The Super Bowl in a Networked World

As one of the most well watched events of the year, the Super Bowl is able to captivate a massive live audience of eager Americans like no other event on television. Advertisers use the primetime media slots to put their best work forward for the largest audience of the year, which has made commercials just as popular with viewers as the actual event.

Although the 2017 Super Bowl was not the most watched game of all time, it still drew 111.3 million viewers to the live event; which many advertisers viewed as an opportunity to state their brand’s alignment with a definitive side of a bipartisan issue and capitalize on the current political climate.

Budweiser, AirBnb, 84 Lumber, Google, and Audi all tackled current political issues like immigration, sexism and racial discrimination, but many of these progressive statements received blowback on social media. As Northwestern Marketing Professor Julie Hennessey explained in a recent Forbes Magazine article:

“Some of that [negative reaction] comes from a perception of a manufacturer and seller of products trying to grab an issue and align with it for their own gain.”

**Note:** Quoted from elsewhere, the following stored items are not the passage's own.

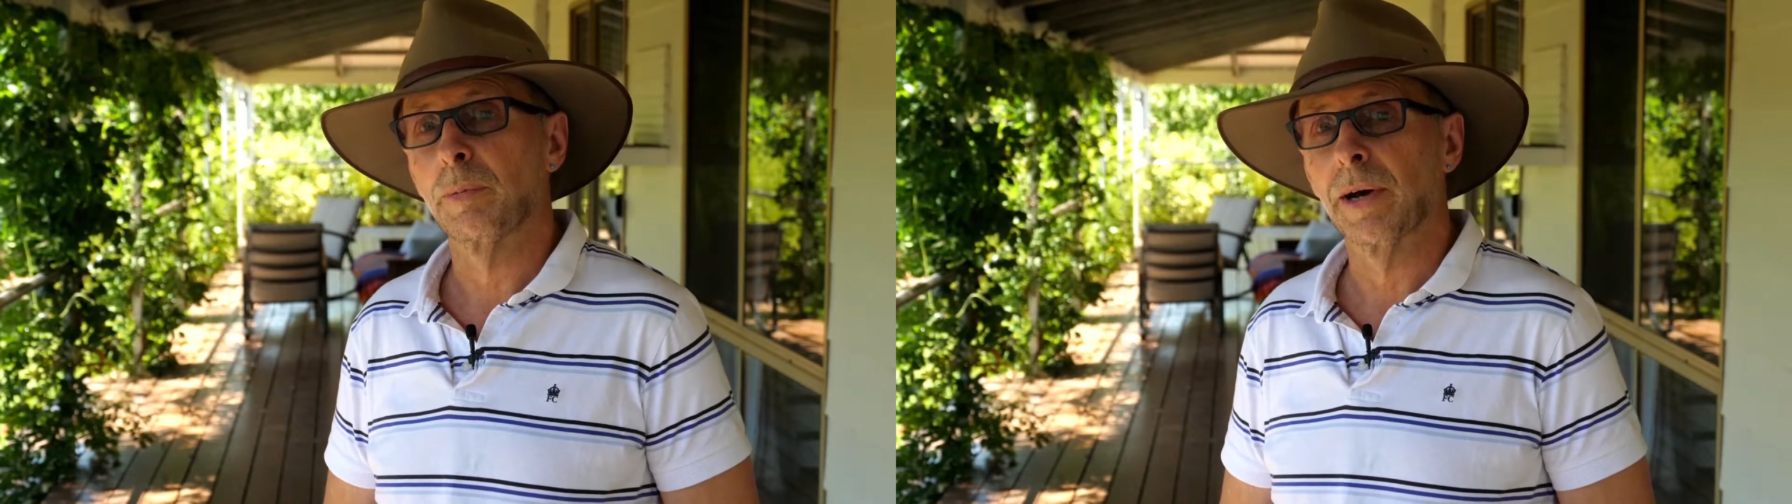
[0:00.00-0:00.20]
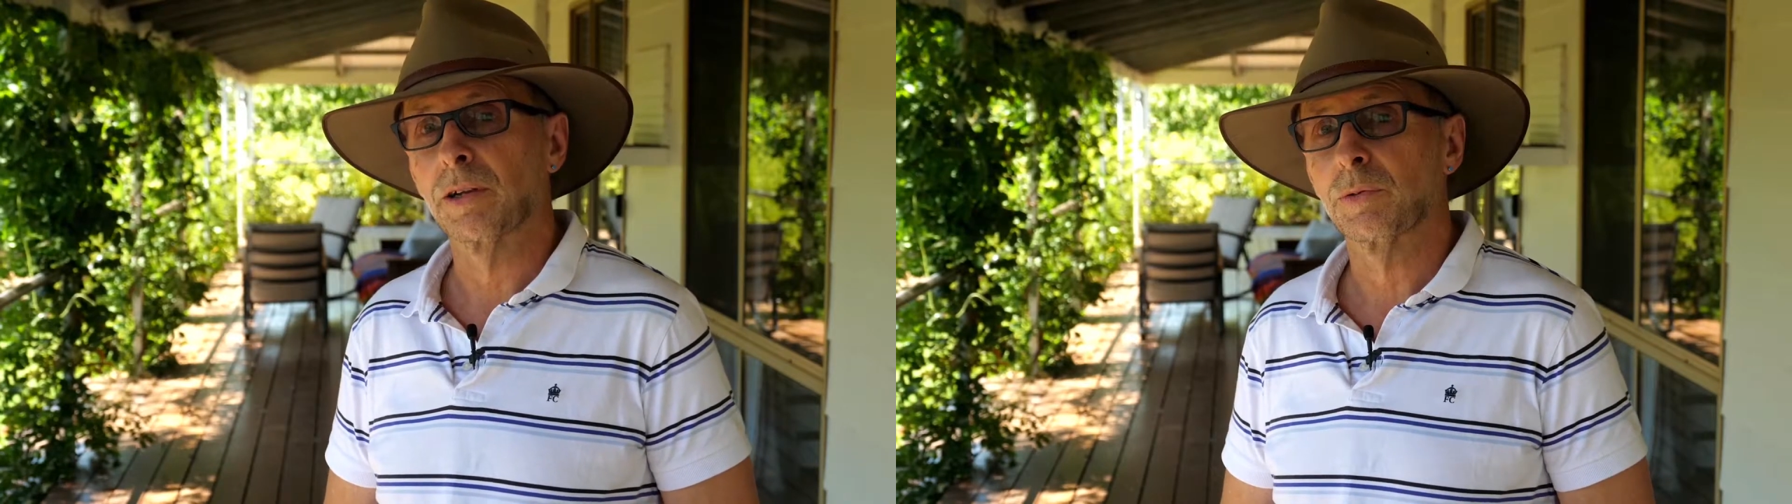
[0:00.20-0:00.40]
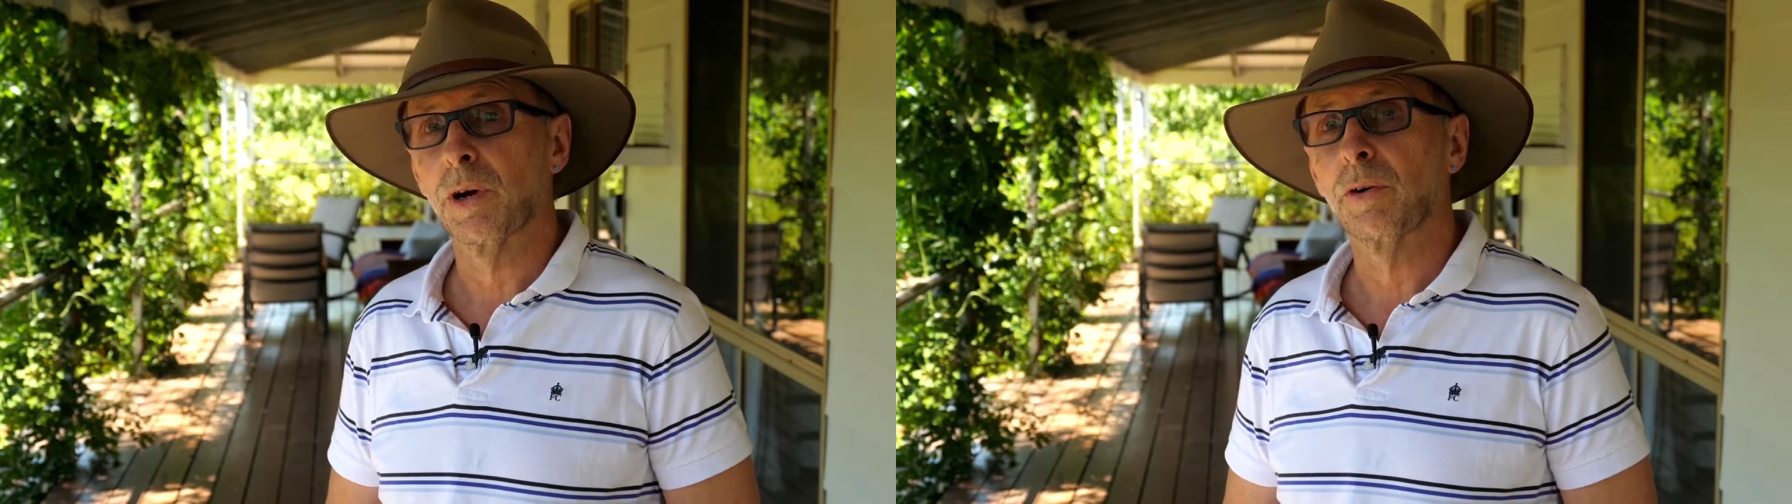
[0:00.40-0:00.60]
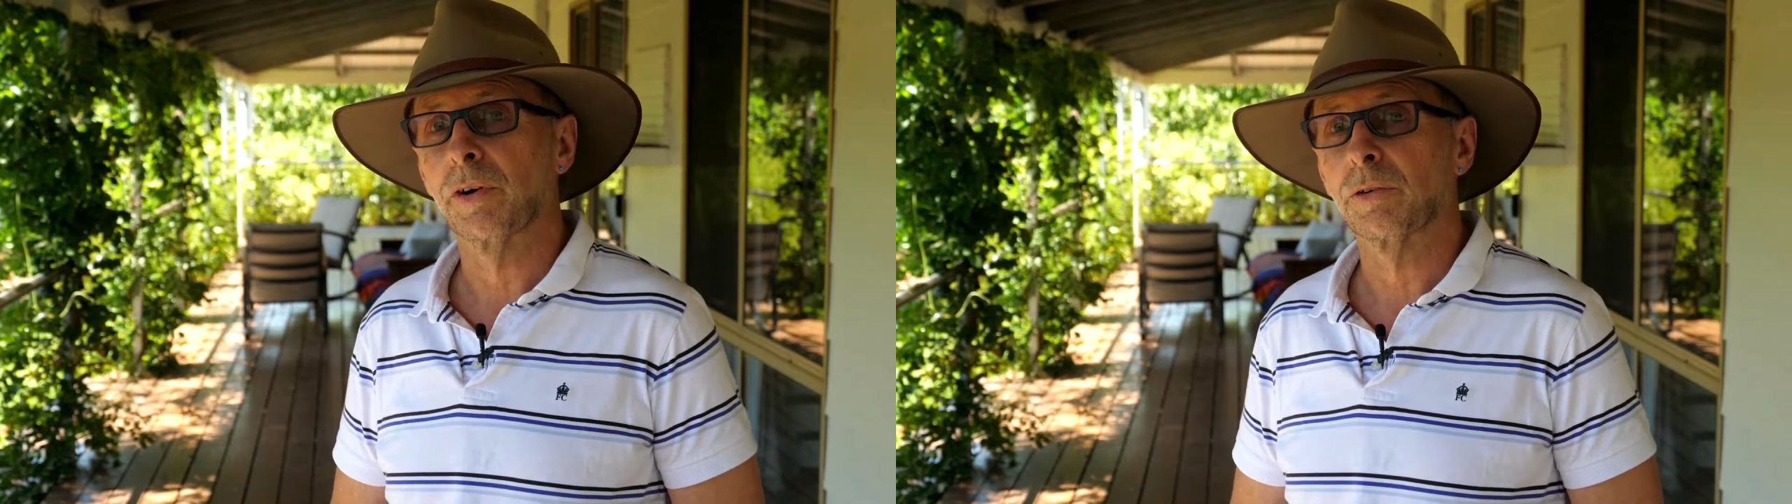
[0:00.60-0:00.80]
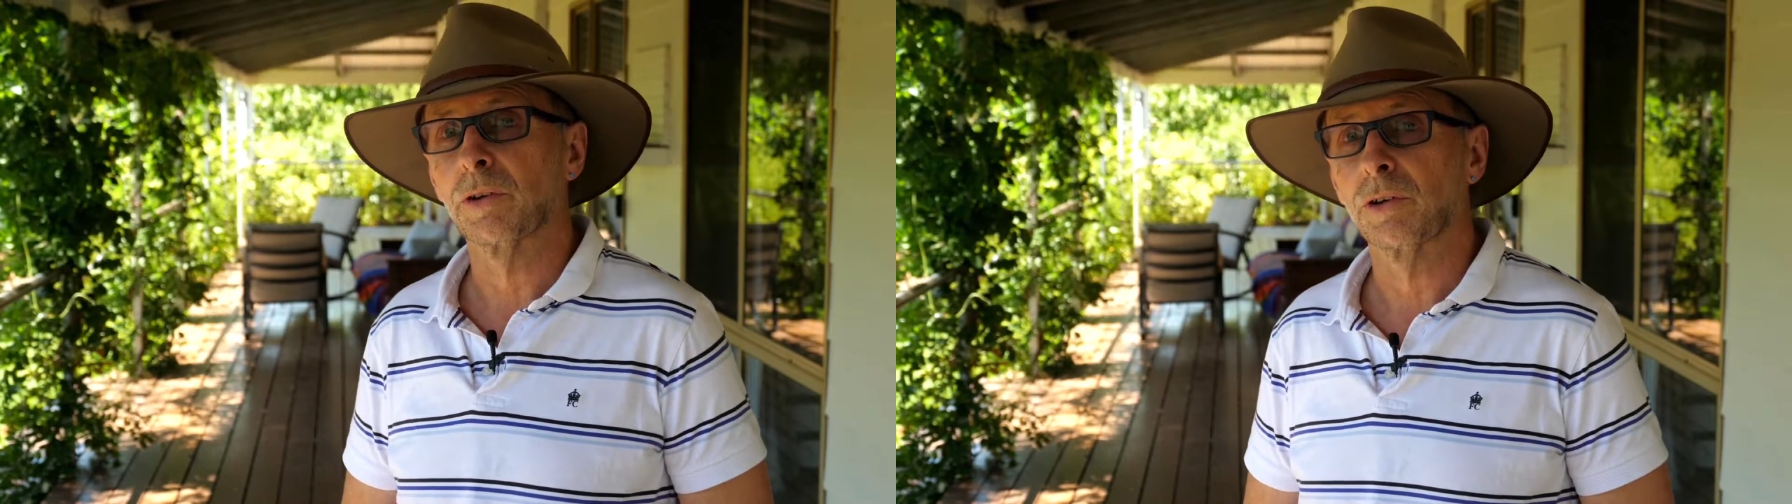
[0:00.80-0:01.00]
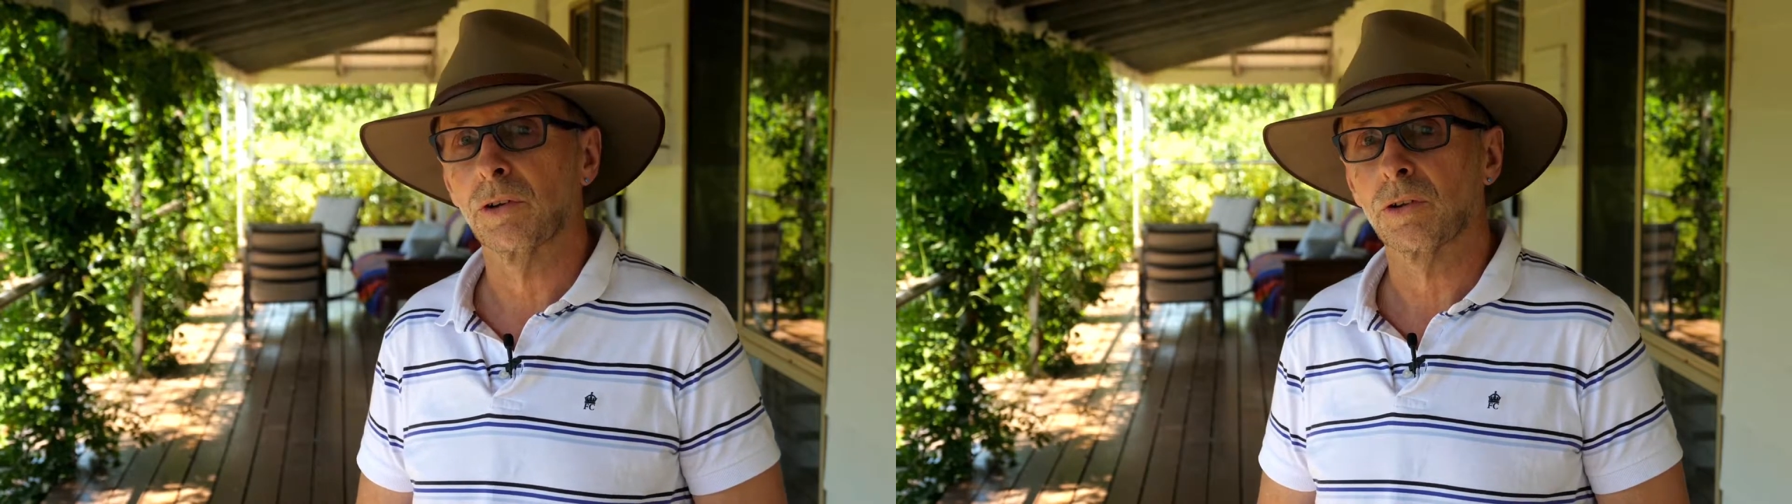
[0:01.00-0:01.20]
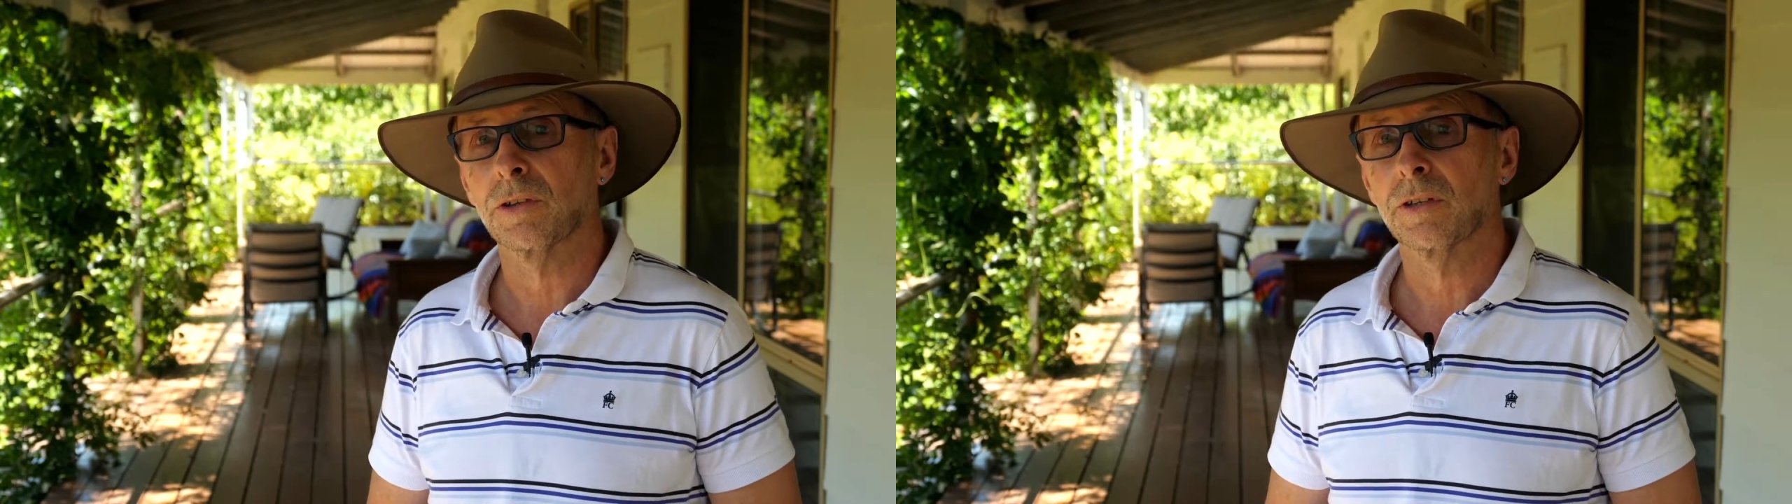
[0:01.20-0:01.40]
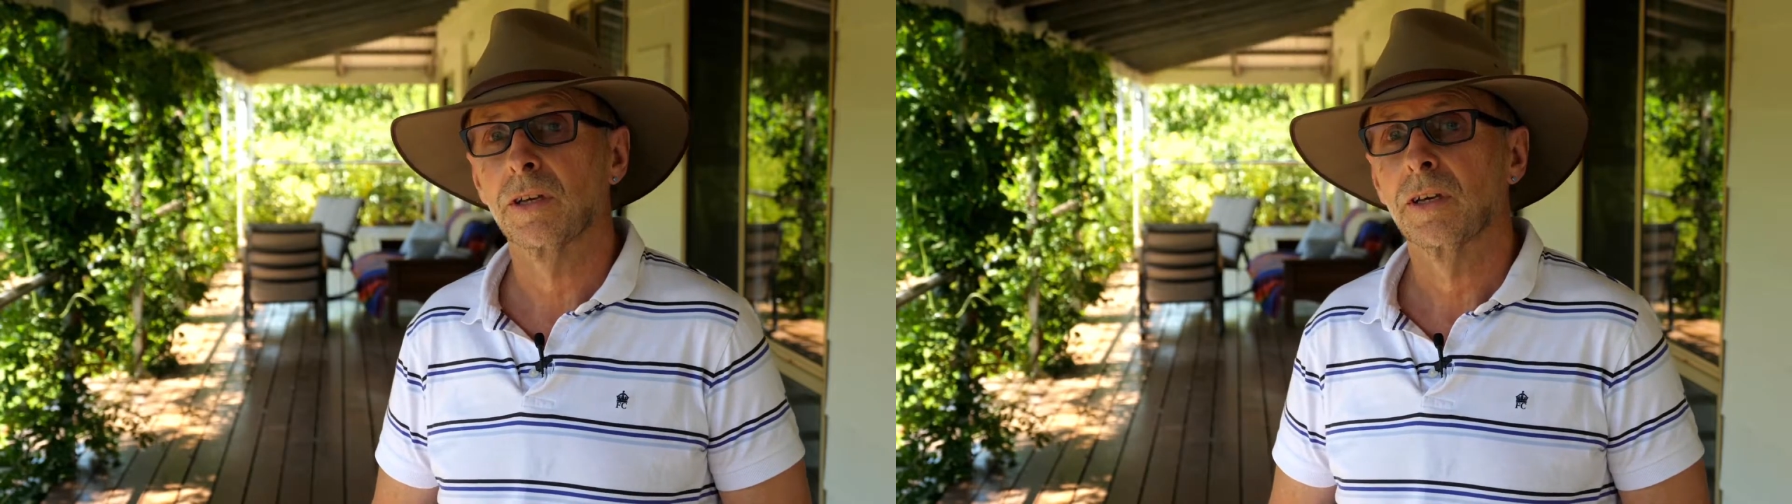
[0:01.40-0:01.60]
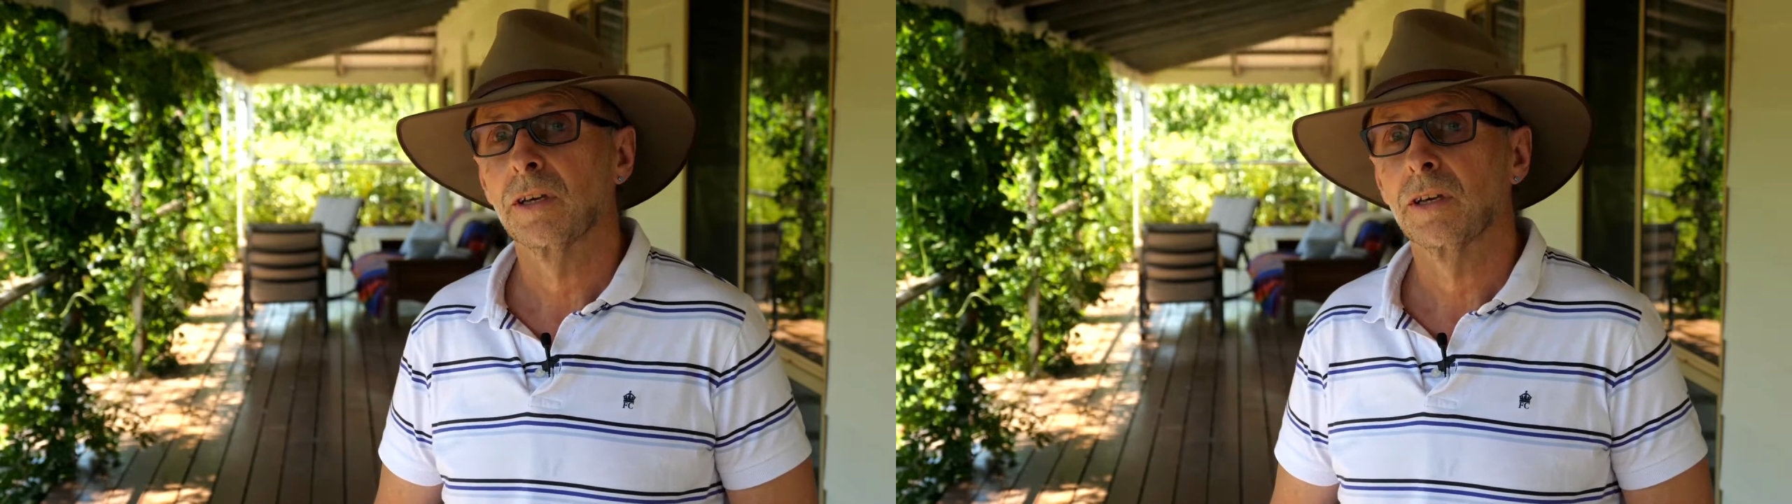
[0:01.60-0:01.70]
about $1,200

BUT perhaps it was these 5 companies’ ability to recognize and capitalize on their “Brand Authority” to actually help activate and engage social media users that made their messaging so powerful, opinion-forming, and lasting.

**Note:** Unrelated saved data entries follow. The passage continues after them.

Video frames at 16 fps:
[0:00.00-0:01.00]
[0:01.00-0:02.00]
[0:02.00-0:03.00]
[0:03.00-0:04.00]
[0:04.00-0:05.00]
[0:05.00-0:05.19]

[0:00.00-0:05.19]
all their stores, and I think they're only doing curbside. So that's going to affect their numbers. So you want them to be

“Your Brand Authority is the framework for creating content strategies and being a part of relevant conversations with consumers based on topics they care about and are willing to share” Forbes Op-ed Contributor Jeff Fromm explained.

On social media consumers are always in control of interactions, so creating “content that is relevant to [millennials], their interests, passions, lifestyles, needs, desires, etc. and… can fit into their lives and streams of consciousness in ways that are unobtrusive and interesting,” differentiates brands on social media and adds value to the consumer according to CEO of V3Broadsuite Shelly Kramer.

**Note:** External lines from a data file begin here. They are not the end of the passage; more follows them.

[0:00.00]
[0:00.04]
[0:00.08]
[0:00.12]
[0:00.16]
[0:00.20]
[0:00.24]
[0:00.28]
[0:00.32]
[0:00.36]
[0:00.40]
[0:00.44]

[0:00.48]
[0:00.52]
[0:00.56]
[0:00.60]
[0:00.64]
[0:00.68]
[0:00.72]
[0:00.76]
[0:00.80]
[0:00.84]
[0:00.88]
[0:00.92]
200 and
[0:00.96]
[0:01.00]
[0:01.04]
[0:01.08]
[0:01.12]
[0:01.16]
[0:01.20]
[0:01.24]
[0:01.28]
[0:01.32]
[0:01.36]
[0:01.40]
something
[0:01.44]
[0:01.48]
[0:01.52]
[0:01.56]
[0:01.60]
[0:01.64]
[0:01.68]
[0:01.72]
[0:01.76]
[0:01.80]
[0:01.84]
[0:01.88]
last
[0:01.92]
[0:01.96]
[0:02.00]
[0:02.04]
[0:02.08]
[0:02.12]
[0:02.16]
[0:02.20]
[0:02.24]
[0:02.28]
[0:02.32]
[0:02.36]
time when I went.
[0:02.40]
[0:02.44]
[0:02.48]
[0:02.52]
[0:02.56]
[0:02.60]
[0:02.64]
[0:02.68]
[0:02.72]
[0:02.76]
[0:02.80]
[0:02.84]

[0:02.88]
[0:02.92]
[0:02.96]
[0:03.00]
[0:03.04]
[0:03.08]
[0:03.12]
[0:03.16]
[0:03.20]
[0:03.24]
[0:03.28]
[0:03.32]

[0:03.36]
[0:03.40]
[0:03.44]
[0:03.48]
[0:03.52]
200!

#BoycottBudweiser was a trending topic among social media users opposed to its immigration-themed commercial either because they view it as a statement against Trump’s Muslim ban or because “political ads have no place being aired during [the Super Bowl],” a Washington Post article quotes from @SupportDonald’s Twitter. However, it became the most-watched online ad of this year’s Super Bowl and successfully aligned themselves with their core younger, more progressive demographic.

Additionally, Audi’s #driveprogress campaign advocating equal pay for equal work and AirBnb’s #weaccept commercials also were able to touch upon topics important to millennials in a way that made them feel empowered when used to a networked world that evokes a sense of nascent helplessness.